Falcon is a programming language that supports multiple paradigms like message passing, OO, functional, and yet the code looks nice and clean.

What do you think, does it have a chance to take off and be used as a general purpose programming glue language? Is it worth exploring? What are your impressions so far if you used it in real projects?

+2  A: 

While it looks interesting, and has some cool ideas, I don't see much use in learning it unless it's used in industry and or academia.

The history of programming languages is littered with great languages that have fallen to the way side because no one adopted them.

Their features are however often incorporated into more popular languages.

That said Ruby was created in 1993 and rarely heard of it till it got used in Ruby on Rails. Now it's the next big new shiny thing.

So maybe in 2023 I'll be eating my words, but then again if Falcon is a good language and I need to use it then it should be easy enough to pick it up.

Omar Kooheji
And how do it get to be used in industry and academia unless industrialists and academicians adopt it?
boost
+3  A: 

I've downloaded it. It's powerful, flexible, Unicode-aware, and in use in real-world situations, namely as the scripting language for AuroraUX.

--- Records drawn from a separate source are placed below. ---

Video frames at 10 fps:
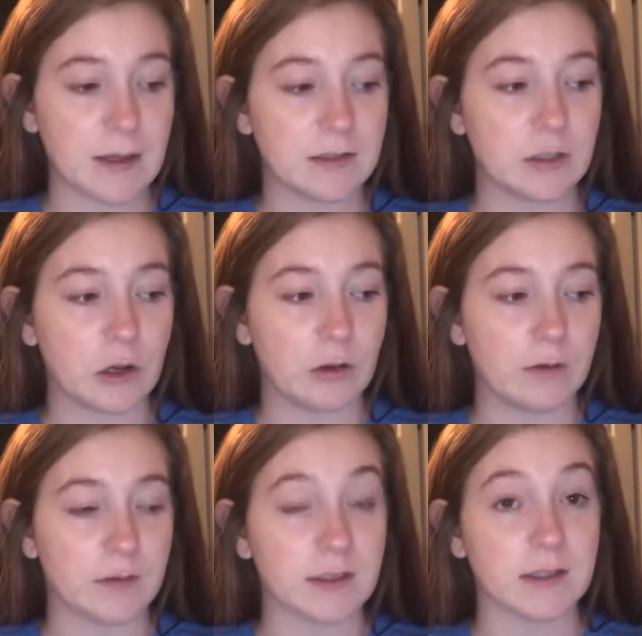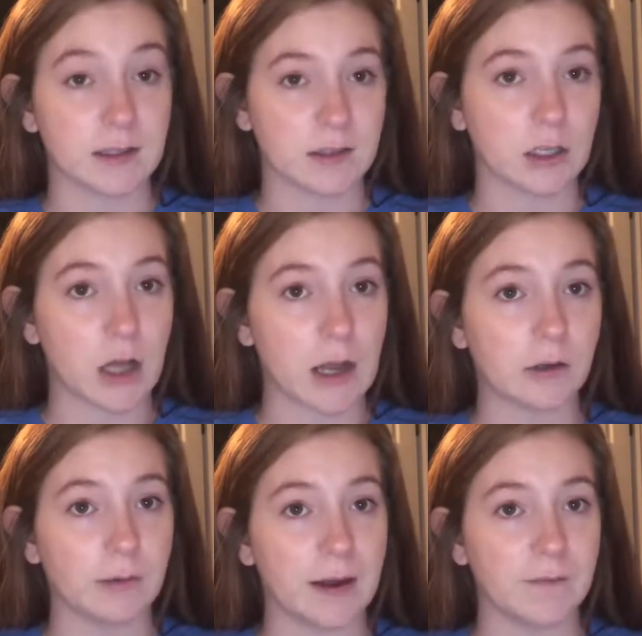And so it was 6
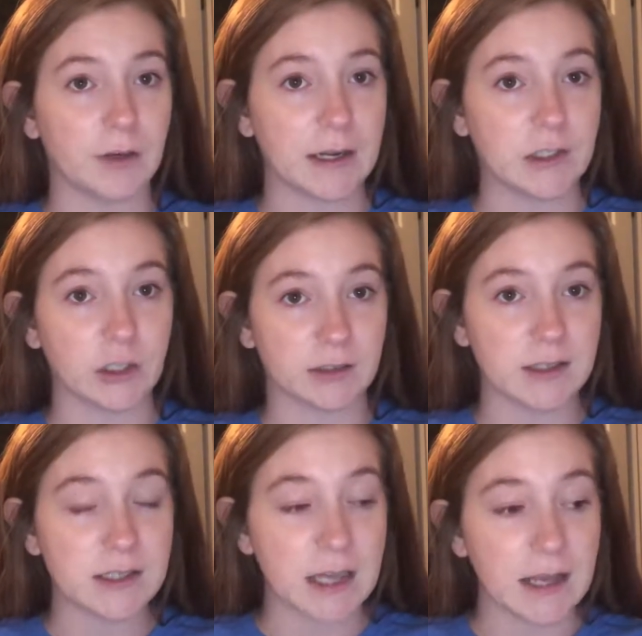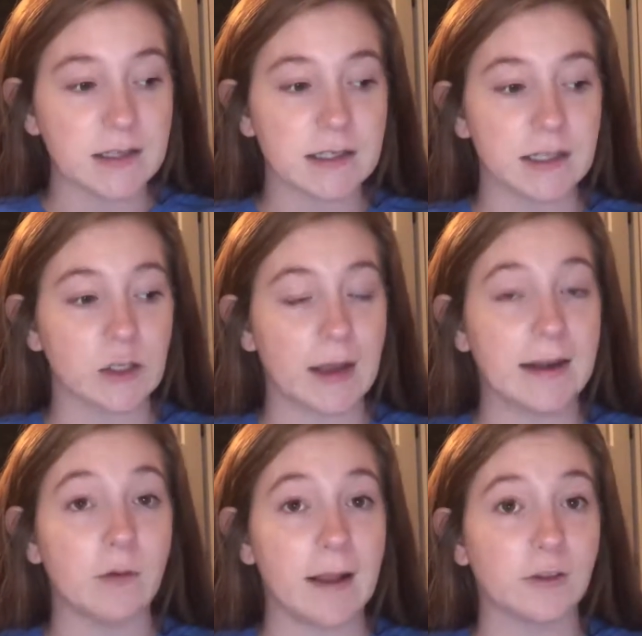o'clock whenever I took this test, and so I had
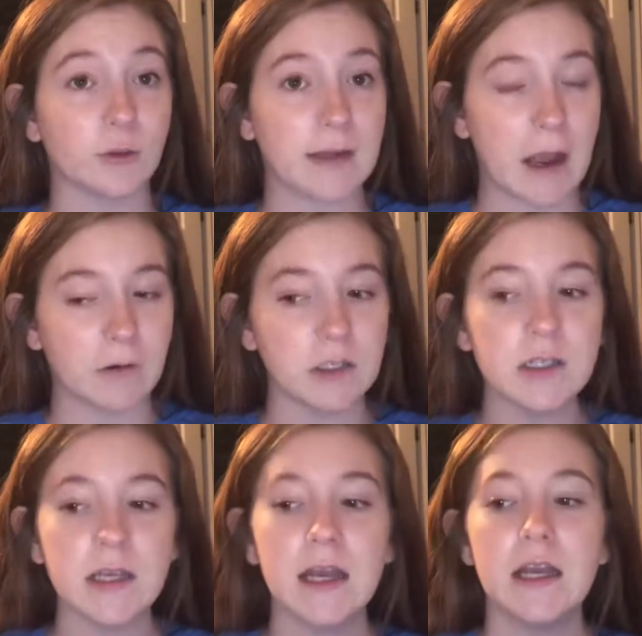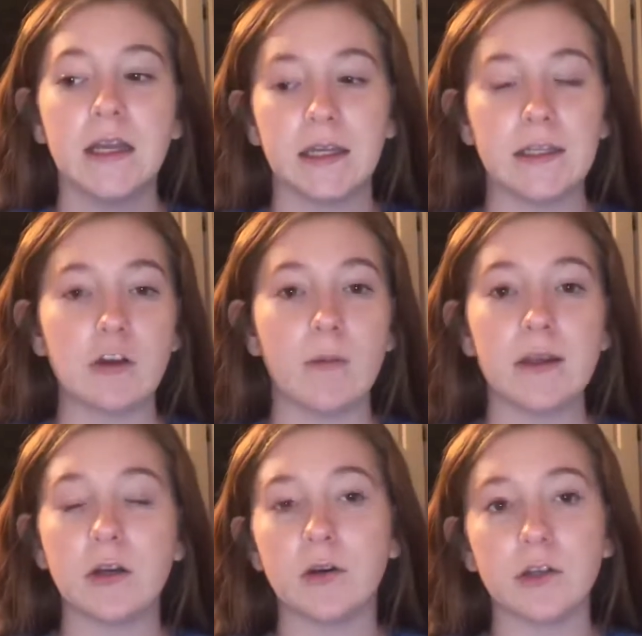to wait 3 hours. He told
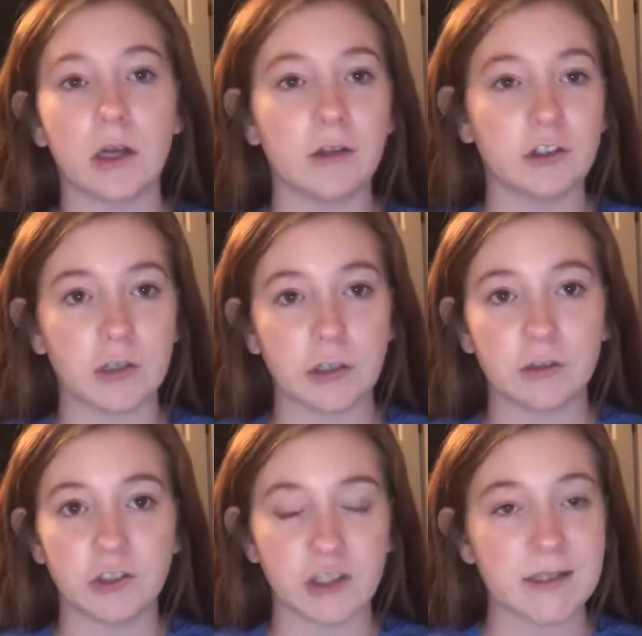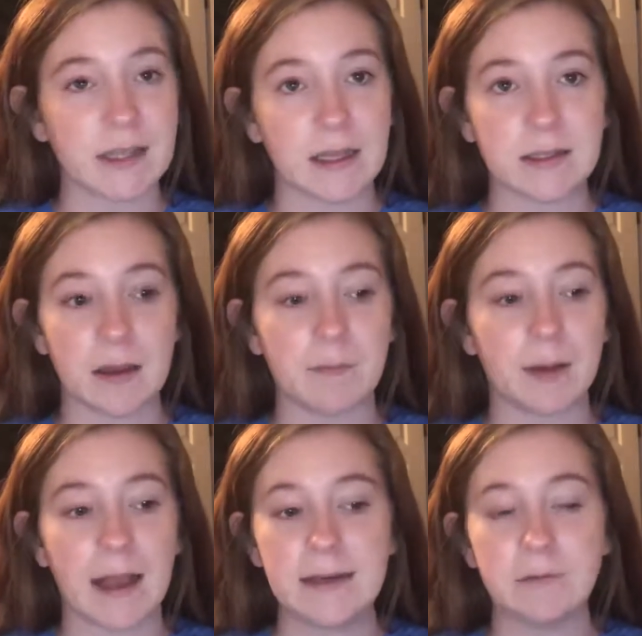me to go to Dollar General and just get some,
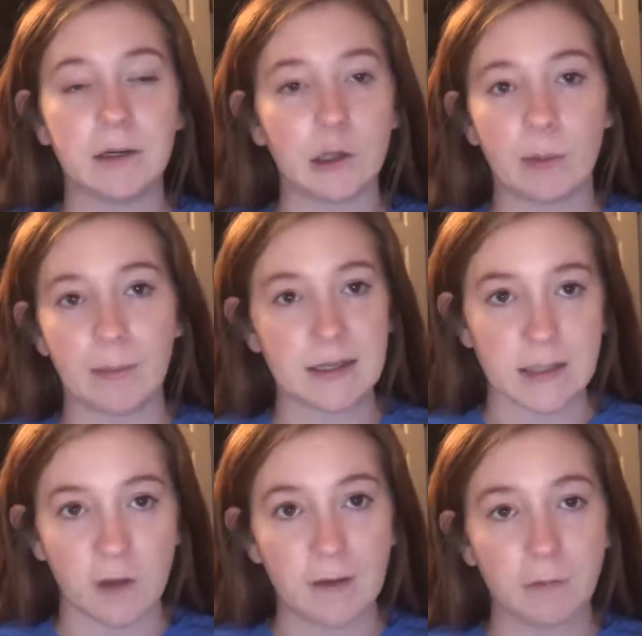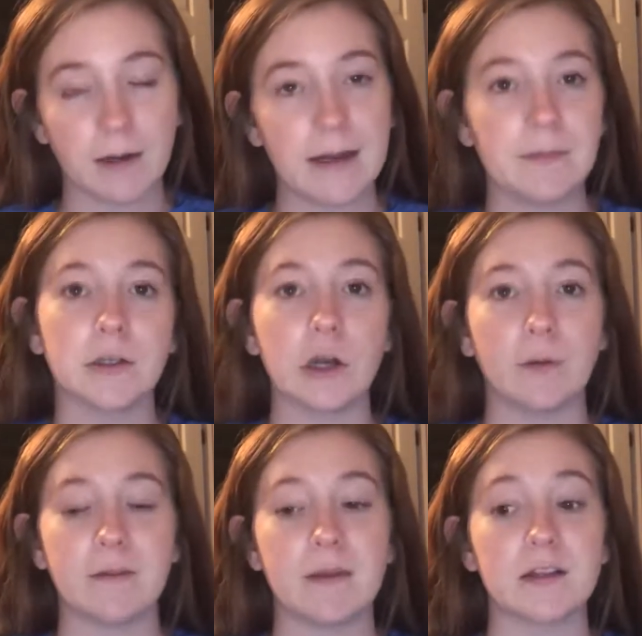but I didn't want to go by myself. I wanted him to go
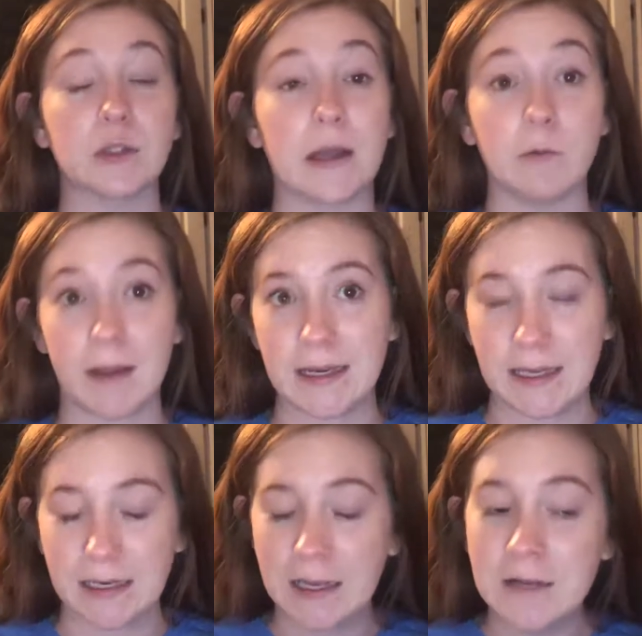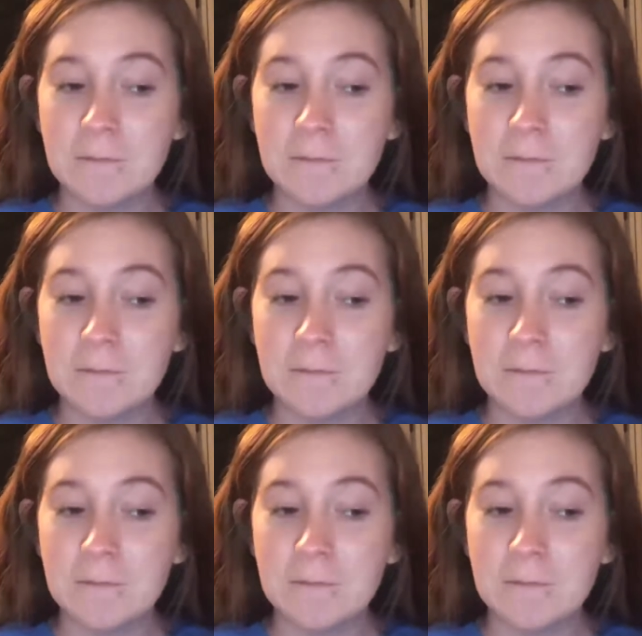with me, so I waited.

Falcon is our scripting language of choice. "Simple, fast and powerful programming language, easy to learn and to feel comfortable with, and a scripting engine ready to empower mission-critical multithreaded applications." -- http://www.auroraux.org/index.php/AuroraUX%3AAbout

Speaking of Unicode, this is a real Falcon script:

// International class; name and street
class 国際( なまえ, Straße )
   // set class name and street address
   नाम = なまえ
   شَارِع   =  Straße
   // Say who am I!
   function 言え!()
     >@"I am $(self.नाम) from ",self.شَارِع
   end
end
// all the people of the world! 
民族 = [ 国際( "高田 Friederich", "台湾" ),
   国際( "Smith Σωκράτης", "Cantù" ),
   国際( "Stanisław Lec", "południow" ) ]

for garçon in 民族: garçon.言え!()
boost
> 言え — my, my, how rude.
Anton Tykhyy
Wow. This is what "polyglot programming" term should be used for.
Dev er dev
Unicode identifiers may seem spectacular, but I believe this is supported by many popular programming languages including java, C#, C++ (though your C++ compiler needs to support it) and python (since version 3).
Wim Coenen
+3  A: 

It currently has a small but active developer community and so it's currently at the state where the cool features are really solidifying. Given that the interpreter is currently almost completely unoptimised, it still runs at a very impressive speed.

I know of someone using for all the scripting in their game (replacing Lua) and as far as I know, they've found it a pleasure to use.